MAKASSAR, Terasnews.id – Sebulan menuju pergantian tahun baru 2023, produksi perikanan budidaya di Sulawesi Selatan (Sulsel) hanya mencapai 3,07 juta ton atau senilai Rp 16,82 triliun. Capaian realisasi pada triwulan III di 2022 masih jauh dari target produksi yang ditetapkan di angka 4,1 juta ton.
Kepala Dinas Kelautan dan Perikanan Sulsel Muhammad Ilyas membenarkan kondisi pencapaian tersebut. Karena itu, dirinya akan merealisasikan dengan mengakselerasi berbagai komoditas unggulan dari Sulsel seperti rumput laut dan udang. Mengingat, target produksi di tahun ini lebih tinggi dari produksi 2021 lalu yang hanya 4,06 juta ton.
Ilyas menambahkan, rumput laut di wilayah ini merupakan komoditas unggulan Sulsel beberapa tahun belakangan ini bahkan telah masuk sebagai salah satu proyek dalam peta peluang investasi (PPI) oleh Kementerian Investasi/BKPM.
Tidak main-main, produksi rumput laut di wilayah ini lebih tinggi jika dibanding semua komoditas perikanan lainnya. Di triwulan III 2022 ini saja, produksi telah mencapai 2,86 juta ton atau senilai Rp 10,47 triliun.
“Angka ini terus dikebut hingga bisa menyamai produksi sepanjang 2021 yang mencapai 3,78 juta ton,” katanya.
Untuk produksi udang sambung Ilyas, pada triwulan III di tahun yang sama telah capai 45.432 ton atau senilai Rp 2,57 miliar. Jenis udang yang menjadi unggulan di Sulsel antara lain Windu dan Vaname.
“Pemprov Sulsel beberapa kali memberikan bantuan kepada para petambak berupa benih terkhusus jenis Udang Windu.
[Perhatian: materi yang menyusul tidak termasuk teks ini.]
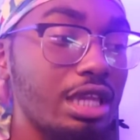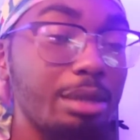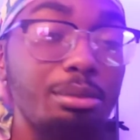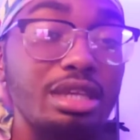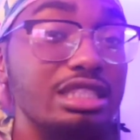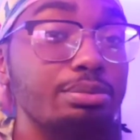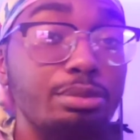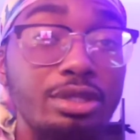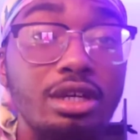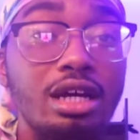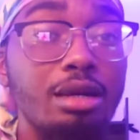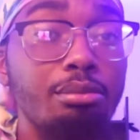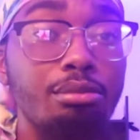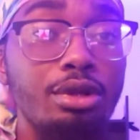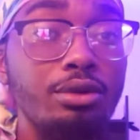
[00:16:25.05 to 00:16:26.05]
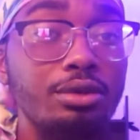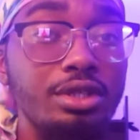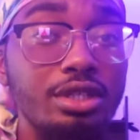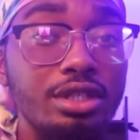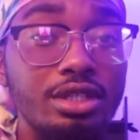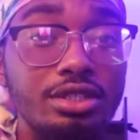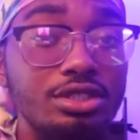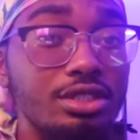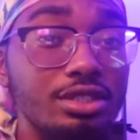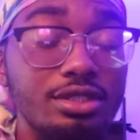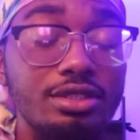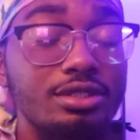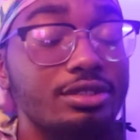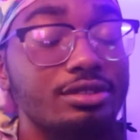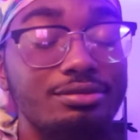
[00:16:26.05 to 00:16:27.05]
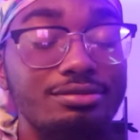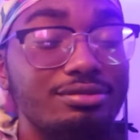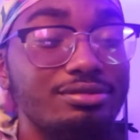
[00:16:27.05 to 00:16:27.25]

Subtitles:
It's beyond broken. It's just...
Terbaru menabur 30.000 benih udang windu di Kecamatan Lansirang di Kabupaten Pinrang. Ini sebagai program tabur 30 juta benih Udang Windu di area seluas 1.000 di Sulsel,” tambahnya.
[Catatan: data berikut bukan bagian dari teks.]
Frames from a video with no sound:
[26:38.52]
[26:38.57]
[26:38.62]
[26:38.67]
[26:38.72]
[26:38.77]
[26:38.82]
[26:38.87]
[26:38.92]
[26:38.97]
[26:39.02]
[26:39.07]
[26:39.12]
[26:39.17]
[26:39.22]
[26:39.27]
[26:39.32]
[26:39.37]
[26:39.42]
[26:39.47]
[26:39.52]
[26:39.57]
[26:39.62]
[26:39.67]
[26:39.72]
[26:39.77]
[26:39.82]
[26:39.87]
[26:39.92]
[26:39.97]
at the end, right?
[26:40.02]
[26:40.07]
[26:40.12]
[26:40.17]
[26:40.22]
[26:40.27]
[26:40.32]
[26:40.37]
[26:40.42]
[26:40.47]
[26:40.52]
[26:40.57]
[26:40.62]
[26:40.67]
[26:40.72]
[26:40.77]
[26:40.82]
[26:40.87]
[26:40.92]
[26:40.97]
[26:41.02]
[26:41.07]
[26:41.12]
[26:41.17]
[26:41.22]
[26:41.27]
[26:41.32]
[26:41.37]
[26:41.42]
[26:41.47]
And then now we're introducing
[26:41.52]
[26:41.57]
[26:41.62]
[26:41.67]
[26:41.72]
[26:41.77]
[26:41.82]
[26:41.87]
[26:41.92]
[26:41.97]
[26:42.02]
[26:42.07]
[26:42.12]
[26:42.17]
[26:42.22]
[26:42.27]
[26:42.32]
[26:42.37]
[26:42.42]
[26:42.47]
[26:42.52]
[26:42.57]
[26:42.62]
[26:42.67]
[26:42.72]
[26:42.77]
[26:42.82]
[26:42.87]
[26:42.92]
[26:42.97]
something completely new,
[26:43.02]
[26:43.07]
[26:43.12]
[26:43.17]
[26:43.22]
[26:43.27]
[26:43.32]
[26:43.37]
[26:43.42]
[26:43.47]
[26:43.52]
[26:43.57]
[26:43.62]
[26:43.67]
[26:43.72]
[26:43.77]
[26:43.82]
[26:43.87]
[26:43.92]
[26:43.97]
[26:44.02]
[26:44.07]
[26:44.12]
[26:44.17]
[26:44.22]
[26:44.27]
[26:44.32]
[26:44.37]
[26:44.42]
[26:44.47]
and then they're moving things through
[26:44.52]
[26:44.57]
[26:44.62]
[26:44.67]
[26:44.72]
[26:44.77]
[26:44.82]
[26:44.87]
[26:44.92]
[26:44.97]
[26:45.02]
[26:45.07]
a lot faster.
Sebelum itu dilakukan, telah ada sebanyak 250.000 benih Udang Windu disalurkan kepada kelompok pembudidaya di Pulau Lakkang, Kota Makassar dengan harapan para pembudidaya bisa melakukan budidaya secara maksimal sehingga bisa mengembalikan kejayaan udang windu.
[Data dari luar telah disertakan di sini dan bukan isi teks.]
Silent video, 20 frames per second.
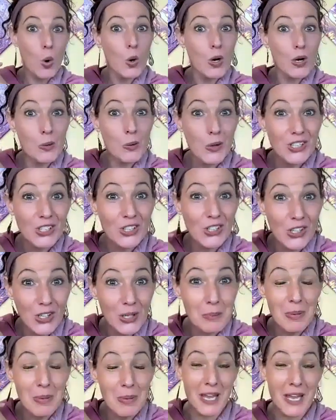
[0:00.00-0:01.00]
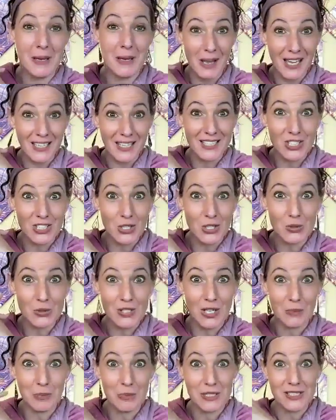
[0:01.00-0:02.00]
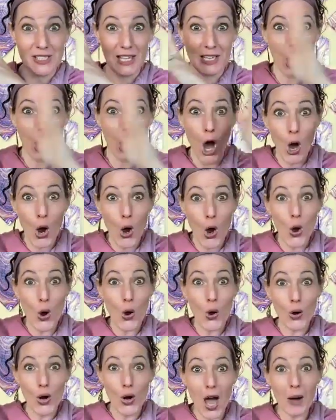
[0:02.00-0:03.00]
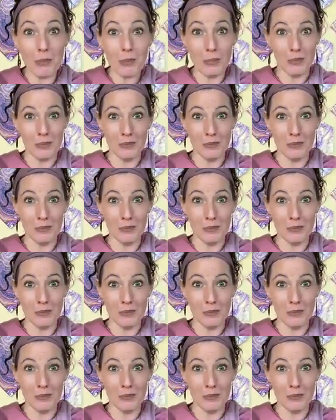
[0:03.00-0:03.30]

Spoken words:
or when your pain body shows up, is like, hold up,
Adapun hasil komoditas perikanan budidaya di Sulsel telah konsisten diekspor ke beberapa negara seperti Jepang, Tiongkok, dan Amerika Serikat.
“Masih ada kendala yang kerap dihadapi petambak dalam budidaya dan meningkatkan kualitas maupun kuantitas komoditasnya agar siap ekpor. Dari problem benih unggul, penyakit pada udang, bahkan teknologi irigasi tambak dan pakan masih dari luar Sulsel. Makanya harga cukup mahal,” jelasnya.
Menyikapi itu, Ekonom Universitas Hasanuddin Prof Hamid Paddu mengatakan bahwa pemerintah saat ini harus bisa mendukung para petambak dari sisi teknologi yang lebih modern, setidaknya bisa menghindarkan dari serangan penyakit dan hama.
“Kita harap dengan teknologi yang ada oleh masyarakat, itu bisa berproduksi dengan baik dan terhindar dari berbagai macam penyakit hama. Sehingga lebih mendorong ekspor lagi,” ungkapnya.
Selain itu, pemerintah juga tak boleh hanya fokus pada benih saja, namun saat panen diharapkannya juga bisa lebih diperharikan. Mulai dari membuka jalan ekspor hingga memudahkan prosedur ekspor bagi para petambak.
“Kalau sudah berproduksi, pemerimtah bisa membukakan atau membantu pasarnya. Sehingga itu bisa berlanjut, berputar buat petaninya tentu akan mendorong ekonomi untuk dikembangkan sebagai produk unggulan,” paparnya.